Introduction to Indexes: Part 2 – The clustered index

  • hlam-1032421 (11/11/2009)


    With comments like this I run for the exit:

    … good clustering. One school says to put the clustered index on the column or set of columns that would be most useful for queries, either frequently run queries or ones doing queries of large ranges of data. The other school says to use the clustered index primarily to organise the table and leave data access to the nonclustered indexes.I hold to the second school…

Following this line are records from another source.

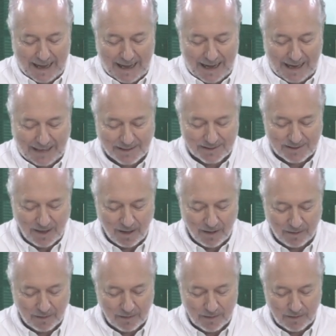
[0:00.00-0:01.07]
I
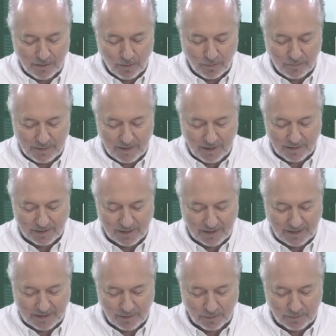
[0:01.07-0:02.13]
saw olvidarse
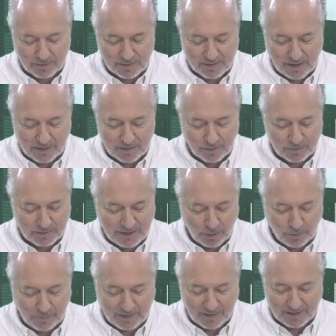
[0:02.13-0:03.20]
de, no te
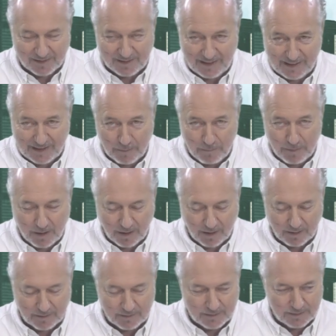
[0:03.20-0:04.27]
olvides de llamar.
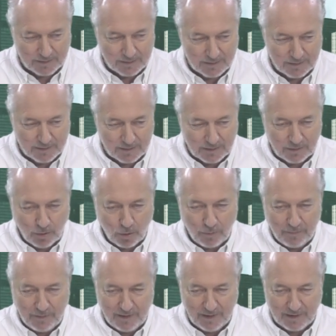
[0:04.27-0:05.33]
No
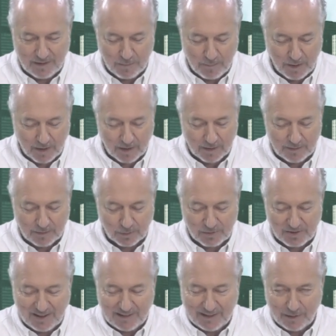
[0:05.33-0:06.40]
olvides llamar. No
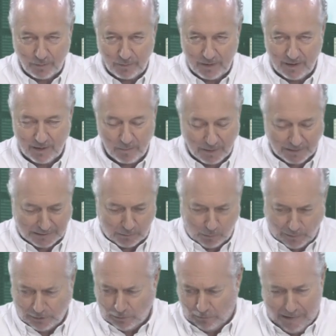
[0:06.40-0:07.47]
se te olvide de llamar. I said,
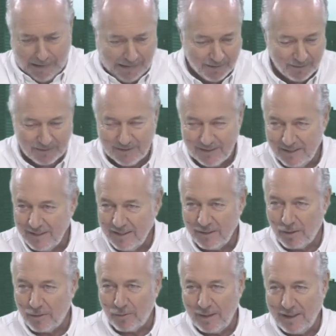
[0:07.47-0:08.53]
which one?
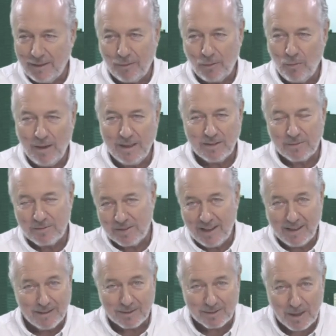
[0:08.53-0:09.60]
There are 3 different ways of
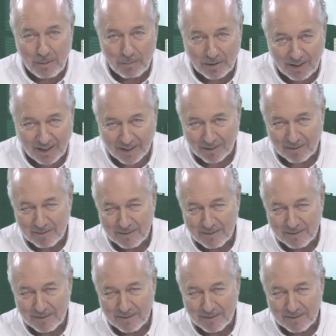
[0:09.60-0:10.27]
saying the same thing.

    when you're on a conference call with a bunch of VP's and developers and everyone is blaming SQL and emailing notes like SQL is only a single user database then it's time to start breaking some rules to fix performance issues

  • bob 54859 (11/11/2009)


    Ok,

    So... here is a question we have debated in our shop for quite a while.

    The question is...

    Given a table where they is no good candidate for a clustered index, for example we use client generated GUIDs for primary keys and most of the data does not meet the for criteria you outline above... Which approach should we take:

    1. Keep the table as a heap.

    2. Create an identity field on the table which is used for no other reason that to create a clustered index upon it.

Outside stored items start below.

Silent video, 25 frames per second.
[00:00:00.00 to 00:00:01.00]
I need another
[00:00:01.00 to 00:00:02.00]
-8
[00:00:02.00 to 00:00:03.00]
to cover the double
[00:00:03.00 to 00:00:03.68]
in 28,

    I believe Kim Tripp recommended number 2 in a podcast iirc. however, we have a dev here who is adamant that this is a mistake.

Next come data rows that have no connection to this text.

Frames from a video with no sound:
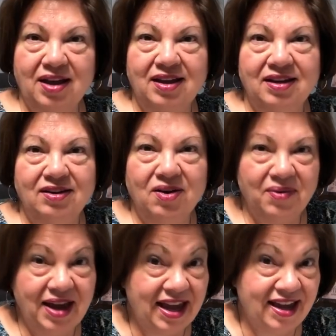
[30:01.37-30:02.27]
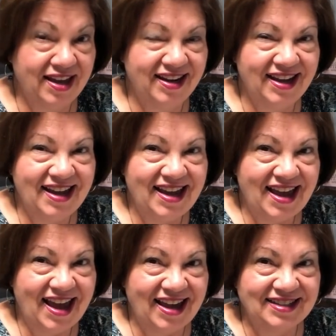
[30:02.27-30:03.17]
I can go ahead
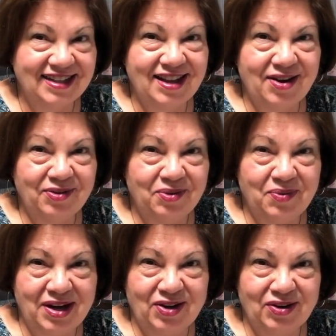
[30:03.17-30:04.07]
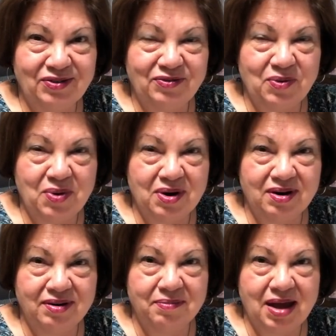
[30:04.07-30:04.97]
and declare the winner
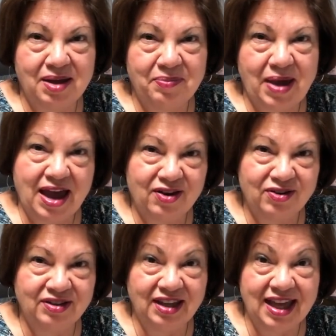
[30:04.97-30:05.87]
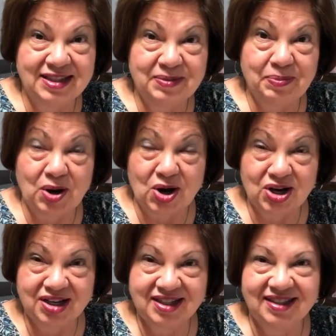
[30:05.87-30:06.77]
for my pattern Let's
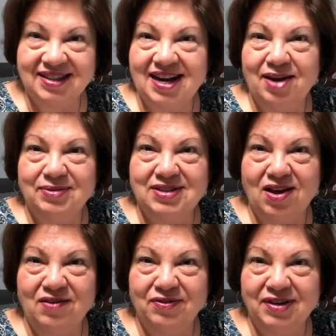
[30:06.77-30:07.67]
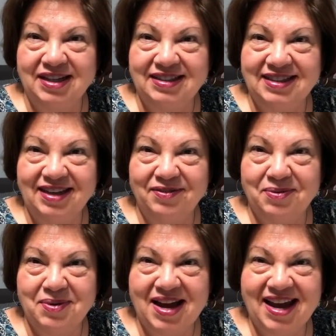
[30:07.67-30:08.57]
Bark that I was offering to give
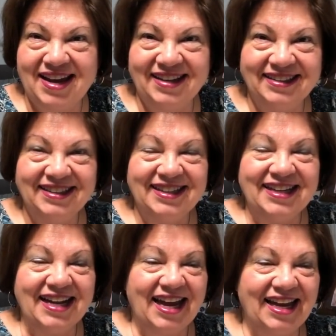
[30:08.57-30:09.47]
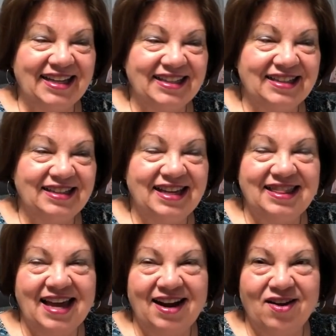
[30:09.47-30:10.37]
away and get
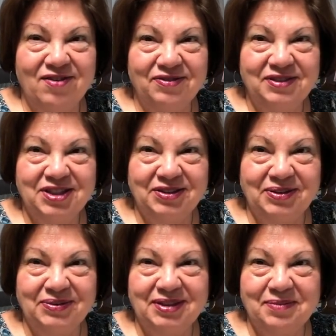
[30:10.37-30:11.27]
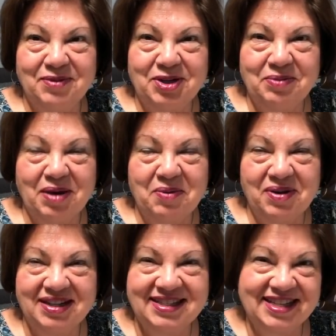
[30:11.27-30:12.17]
that off to someone who might
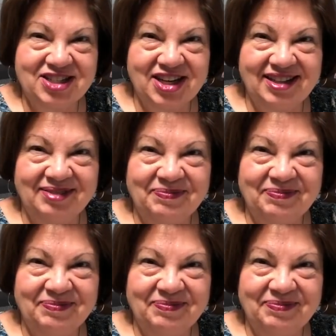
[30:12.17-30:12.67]
want to stitch it.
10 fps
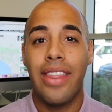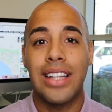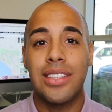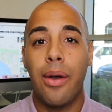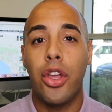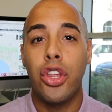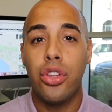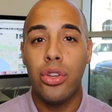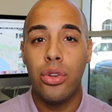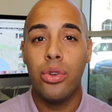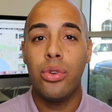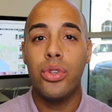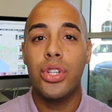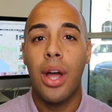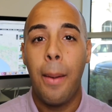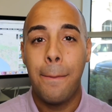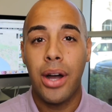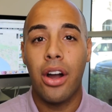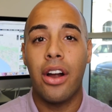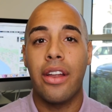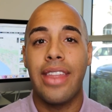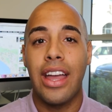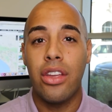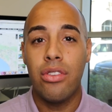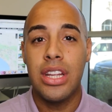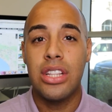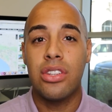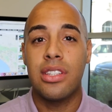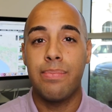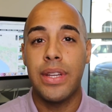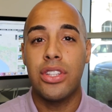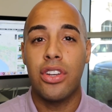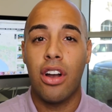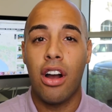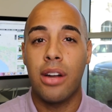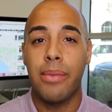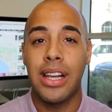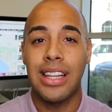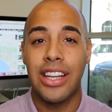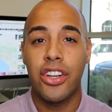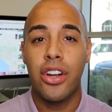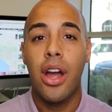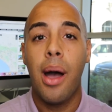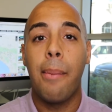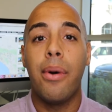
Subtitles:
that's a huge part that you need to speak to your hard money lender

    I'm am scared that the answer will be "it depends".

    HELP!

    Thanks,

    BOb

    we do #2 all the time. sometimes we'll get a table structure from the devs with no PK. we'll kick it back and ask where we can create a PK or just an indentity column to serve a PK? we have a lot of tables like this and don't have any problems.

  • John Colby (11/12/2009)


    I had been (up until reading this article) creating a clustered index that was also a cover index, i.e. the index had every single field.

    The clustered index is always covering, because it has the entire row in the leaf level.

    Obviously a WIDE index, however I do not need any other index in this case.

    I disagree. An index on (Zip5, Zip4) is only useful (for index seeks) when there's a filter on Zip5, alone or in combination with Zip4. If there's a query that filters on just Zip4, that index cannot be used for a seek operation. If you want an index seek, you'd need a separate index on Zip4.

    Also, given the lack of future inserts, is there any reason NOT to create the index with the Zip5 / Zip4 as the leading fields in the index. I assume that would make the data physically sort on zip instead of physically sort on PK. Again I join on PK but use where and order by on zip.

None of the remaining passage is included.